> **Material to process**
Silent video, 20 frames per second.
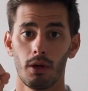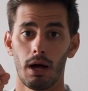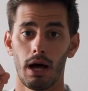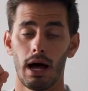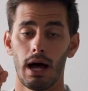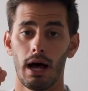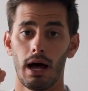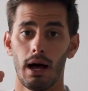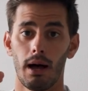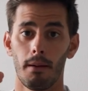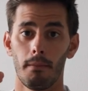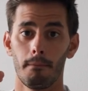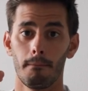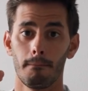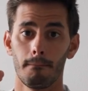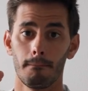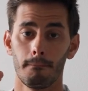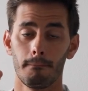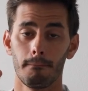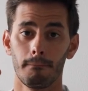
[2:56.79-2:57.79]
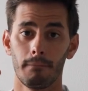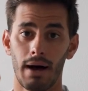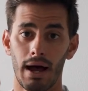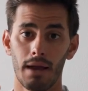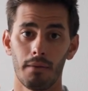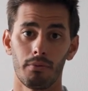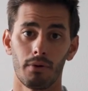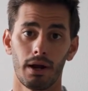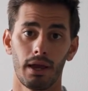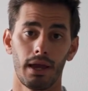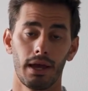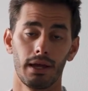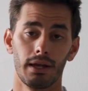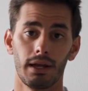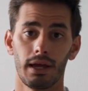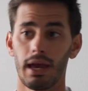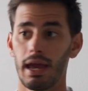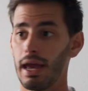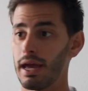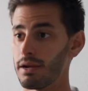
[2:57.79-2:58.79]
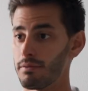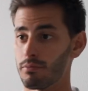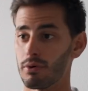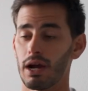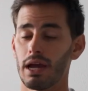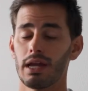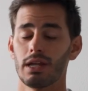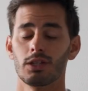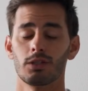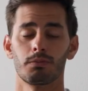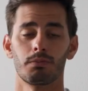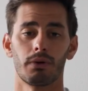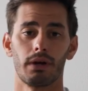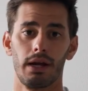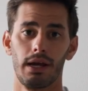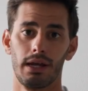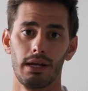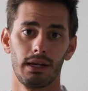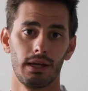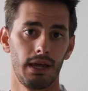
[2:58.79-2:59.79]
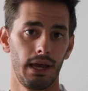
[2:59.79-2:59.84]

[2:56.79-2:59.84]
my brand and Brian's brand,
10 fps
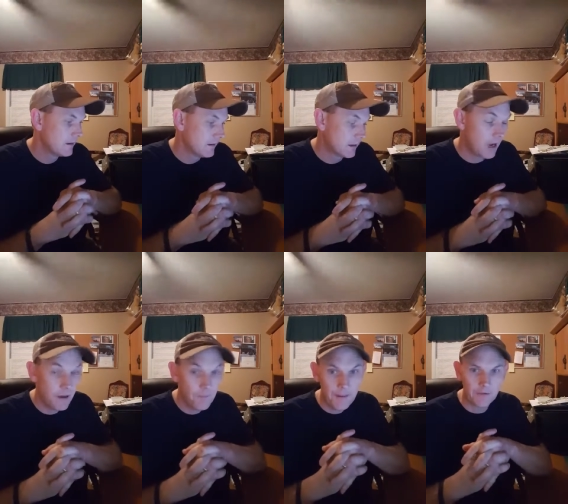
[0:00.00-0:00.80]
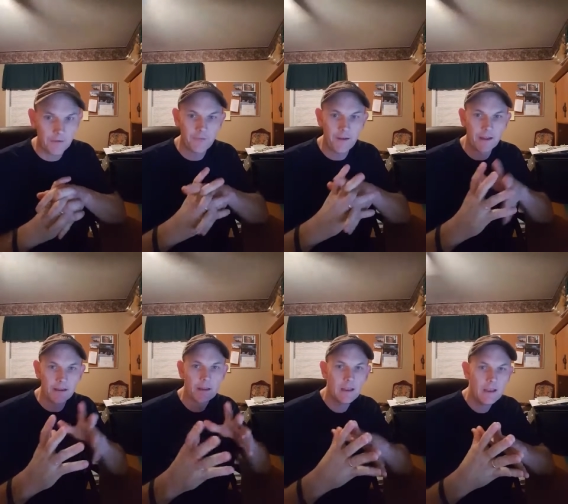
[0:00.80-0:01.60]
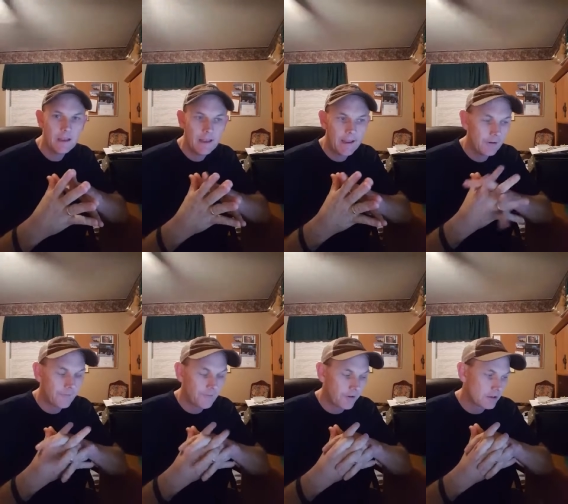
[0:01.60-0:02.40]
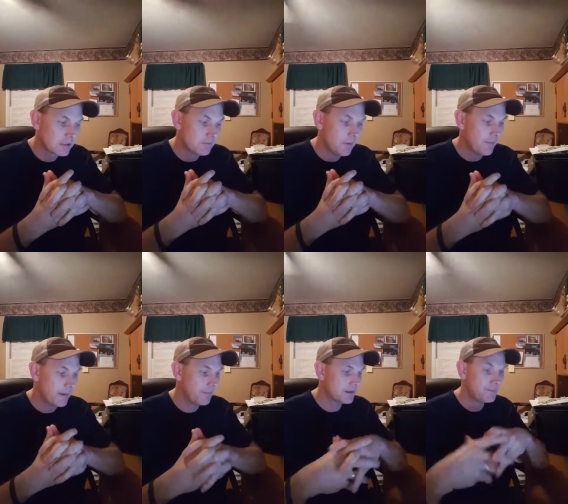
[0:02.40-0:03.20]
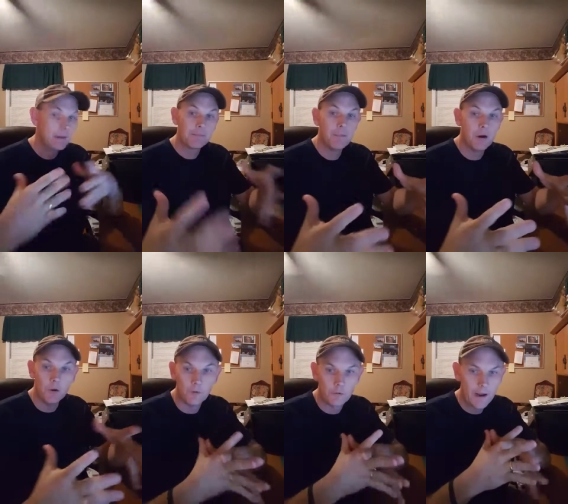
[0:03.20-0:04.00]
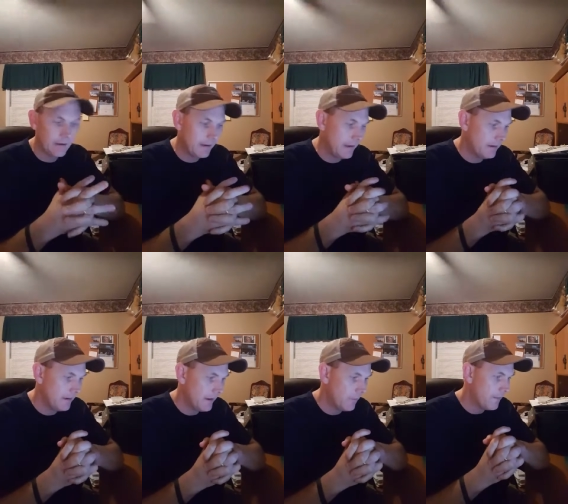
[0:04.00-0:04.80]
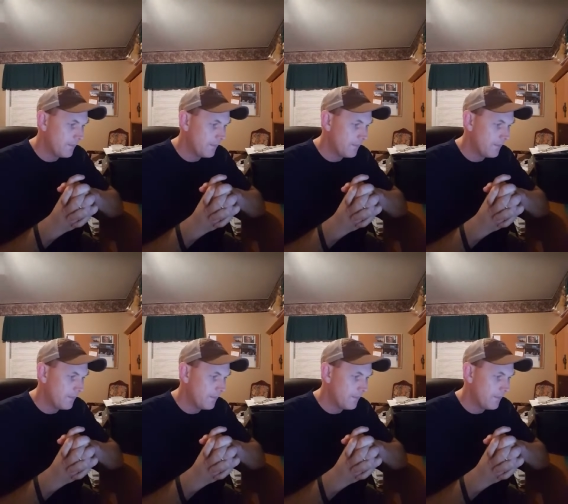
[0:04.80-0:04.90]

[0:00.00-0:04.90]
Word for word: the compound effect, he refers to momentum as Big Mo, right? And, and what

> **Work task**
Make an exact printout of the listing above, omitting the images.

> **The completed task**
Silent video, 20 frames per second.
[2:56.79-2:57.79]
[2:57.79-2:58.79]
[2:58.79-2:59.79]
[2:59.79-2:59.84]

[2:56.79-2:59.84]
my brand and Brian's brand,
10 fps
[0:00.00-0:00.80]
[0:00.80-0:01.60]
[0:01.60-0:02.40]
[0:02.40-0:03.20]
[0:03.20-0:04.00]
[0:04.00-0:04.80]
[0:04.80-0:04.90]

[0:00.00-0:04.90]
Word for word: the compound effect, he refers to momentum as Big Mo, right? And, and what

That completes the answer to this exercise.